=== Begin Enclosure ===

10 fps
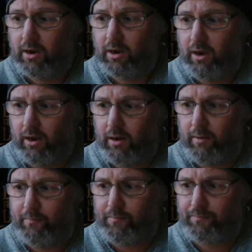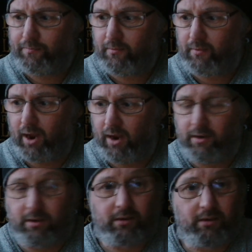And
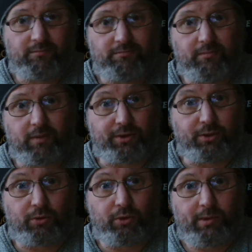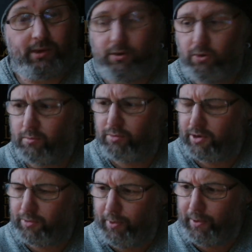I'm still too busy doing
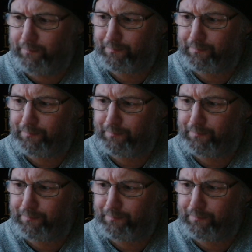British beer.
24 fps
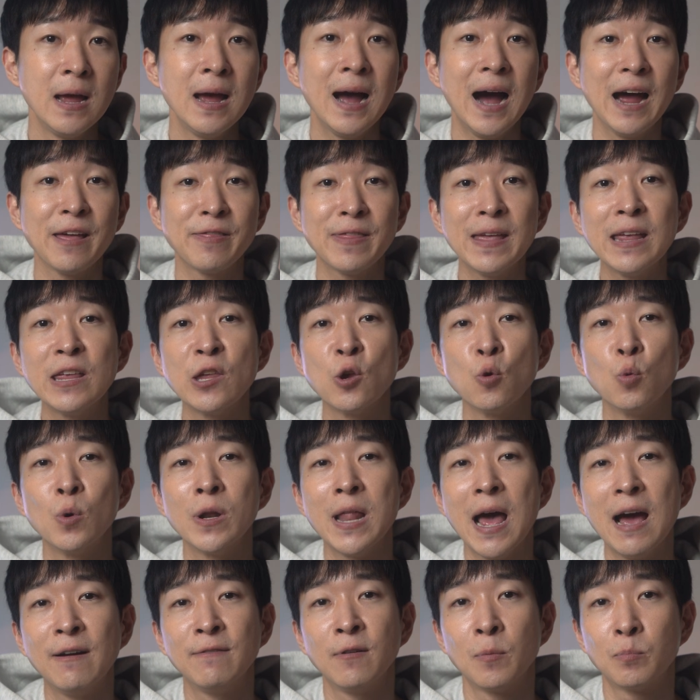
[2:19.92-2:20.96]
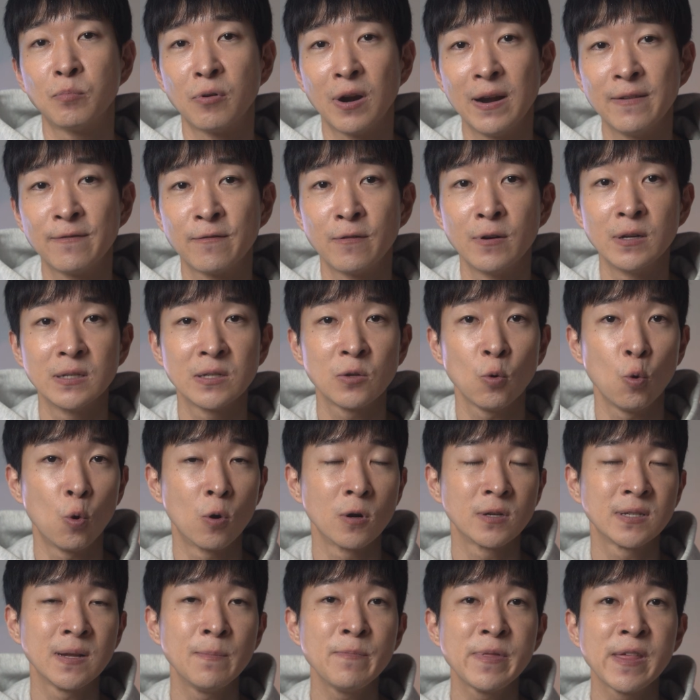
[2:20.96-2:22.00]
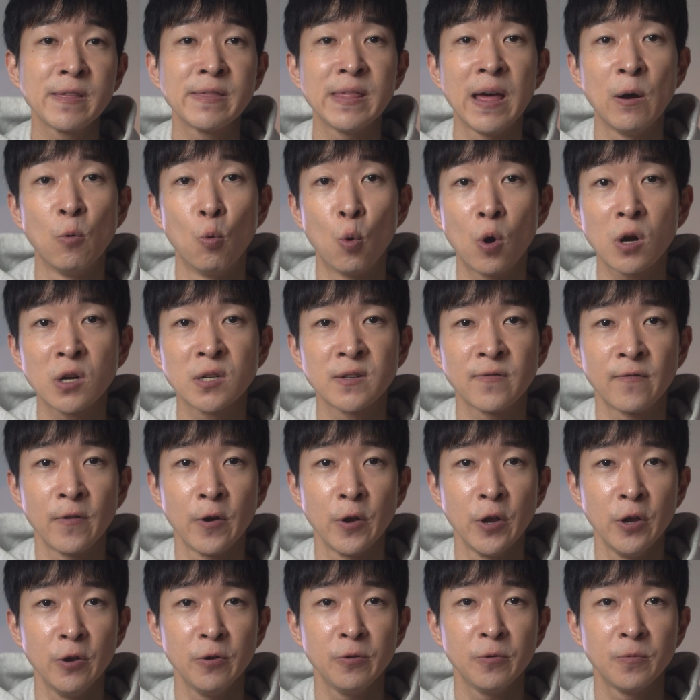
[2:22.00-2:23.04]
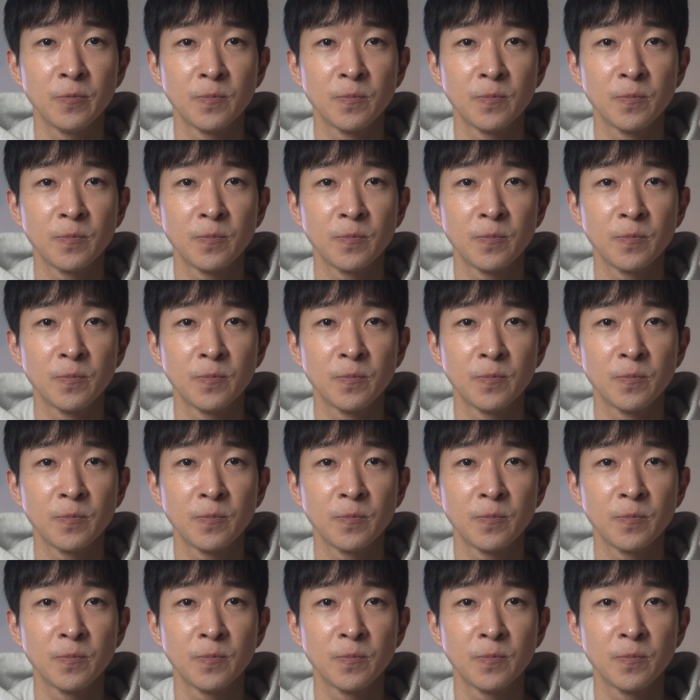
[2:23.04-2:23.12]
I think you would have a preference or something that works for you.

=== End Enclosure ===

**Brief:** Retype all entries above verbatim; no pictures belong in the copy.

**Answer to the problem:**
10 fps
And
I'm still too busy doing
British beer.
24 fps
[2:19.92-2:20.96]
[2:20.96-2:22.00]
[2:22.00-2:23.04]
[2:23.04-2:23.12]
I think you would have a preference or something that works for you.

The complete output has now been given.